Accelerated training 30x on 1TB+ satellite datasets via custom CUDA-level optimizations for hyperspectral image processing.

Technical Depth

  • Performance: 30x training acceleration through CUDA optimization
  • Scale: Handling 1TB+ satellite datasets efficiently
  • Architecture: SR-GAN pipeline for 4x resolution upscaling (20m → 5m)
  • Infrastructure: Multi-GPU cluster optimization and distributed training
  • Research Impact: Published research with ISRO collaboration

🚦 2022: TrafficSwarm (Multi-Agent Reinforcement Learning)

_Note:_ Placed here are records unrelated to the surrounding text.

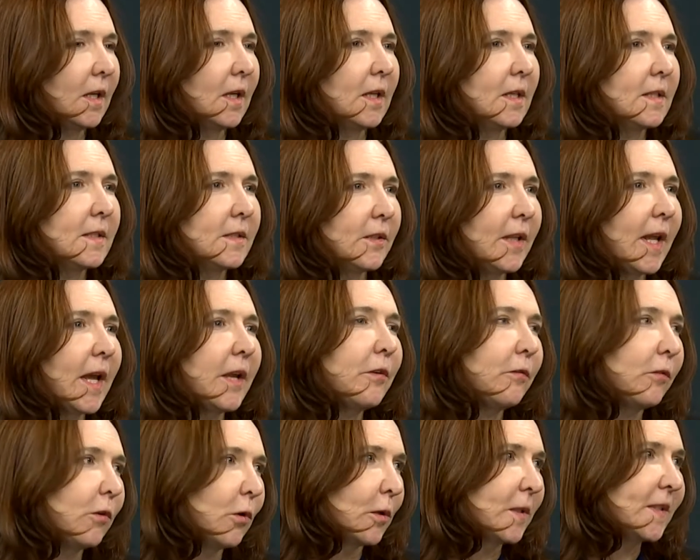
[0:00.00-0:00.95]
So that,
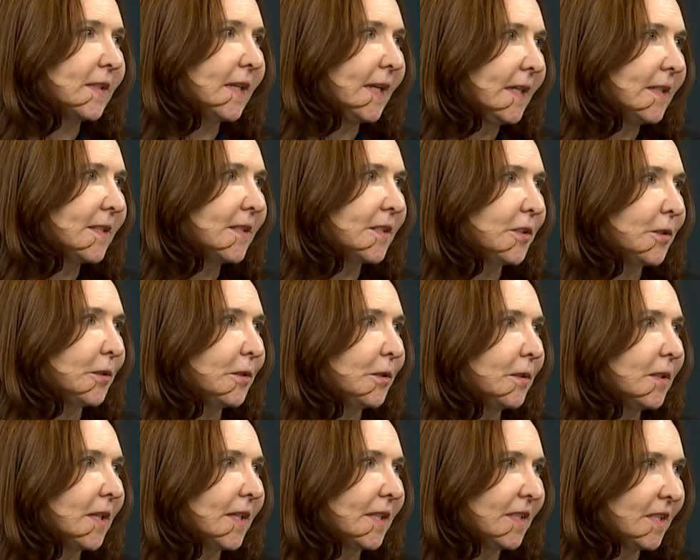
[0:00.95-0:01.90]
of course, leads to
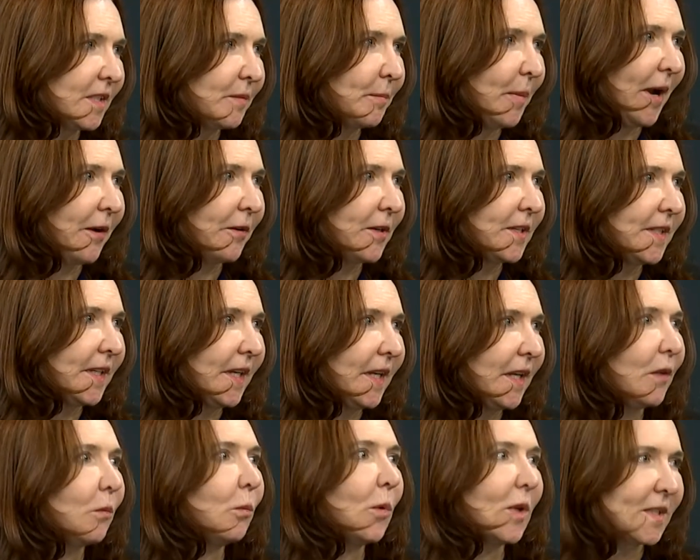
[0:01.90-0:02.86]
a disparity
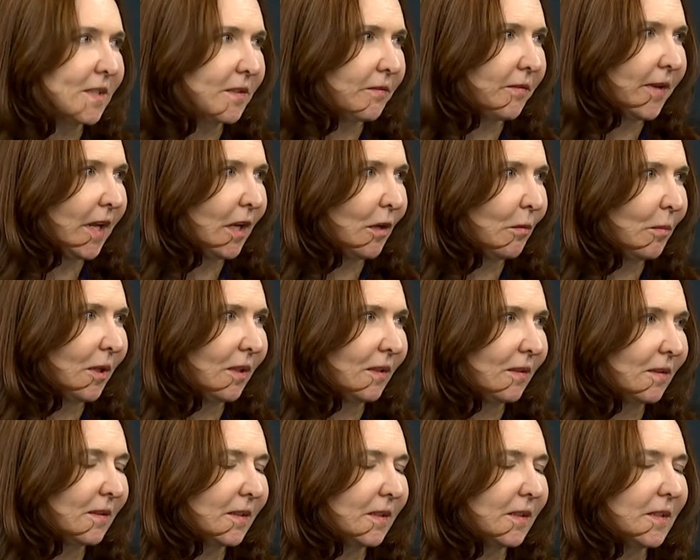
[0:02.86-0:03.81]
in what's available
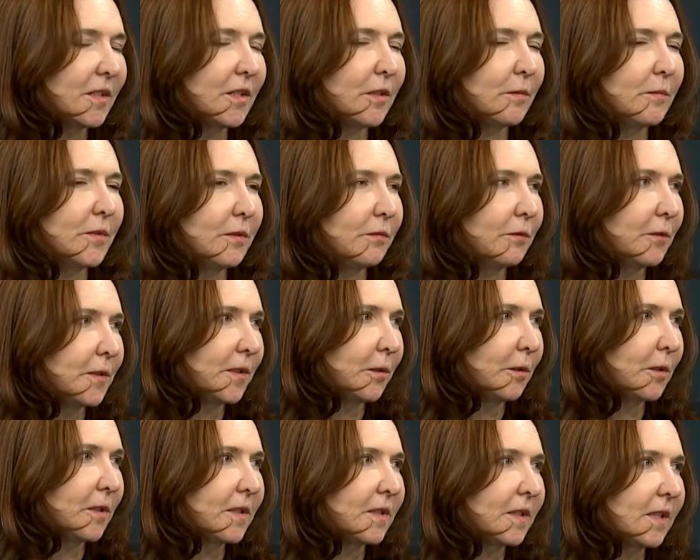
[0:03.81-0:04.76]
in terms of
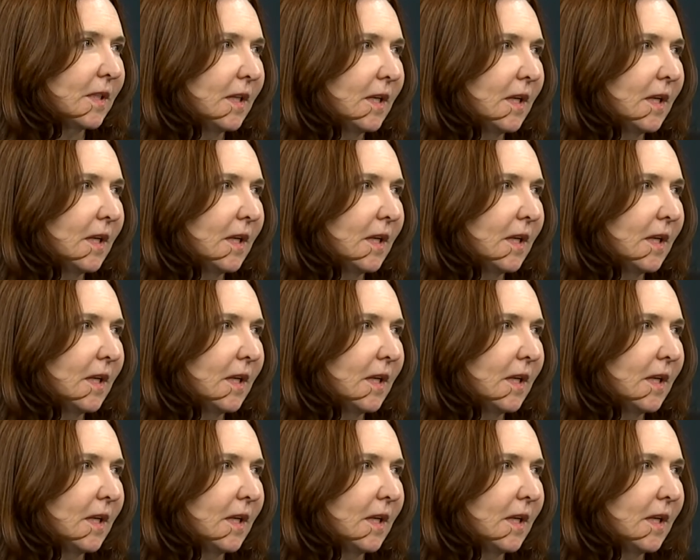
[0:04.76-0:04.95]
resource.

Signal: Reinforcement Learning / Multi-Agent Systems / Distributed AI

🔗 GitHub Repository

Challenges Solved

Solved decentralized coordination for traffic grid optimization using shared-context reinforcement learning.

Technical Depth

  • Multi-Agent RL: Coordinated behavior across multiple autonomous agents
  • Algorithm Development: Custom policy optimization algorithms using RLlib and PyTorch
  • Distributed Systems: Decentralized coordination without central control
  • Simulation: Complex traffic simulation environments with realistic constraints
  • Performance: Improved traffic flow efficiency through learned coordination

🔬 Research & Innovation Highlights

Core ML/DL Expertise

  • Foundation Models: RLHF, post-training optimization, and fine-tuning at scale
  • Computer Vision: Multi-task learning, super-resolution, document processing
  • Reinforcement Learning: Policy optimization, multi-agent systems, reward engineering
  • Production ML: Latency optimization, cost engineering, scalable deployment

Technical Specializations

  • Optimization: CUDA programming, memory optimization, distributed training
  • Architecture Design: Multi-head networks, attention mechanisms, efficient inference
  • MLOps: Production deployment, monitoring, auto-scaling, cost optimization
  • Research: Academic collaboration, publication-quality research, novel algorithm development

Technology Stack

  • Frameworks: PyTorch, Transformers, RLlib, LangChain
  • Infrastructure: Azure ML, CUDA, Multi-GPU clusters, Docker
  • Databases: Pinecone, Vector databases, Real-time indexing
  • APIs: FastAPI, Production serving, Auto-scaling systems

📊 Impact Metrics

  • Production Scale: `200+` concurrent users with sub-100ms latency
  • Cost Optimization: 60% reduction in vendor API costs
  • Performance: 30x training acceleration through optimization
  • Research: Published work with government research organization (ISRO)
  • Open Source: Multiple repositories with community adoption

This portfolio demonstrates deep expertise across the full ML/DL lifecycle, from research and algorithm development to production deployment and optimization.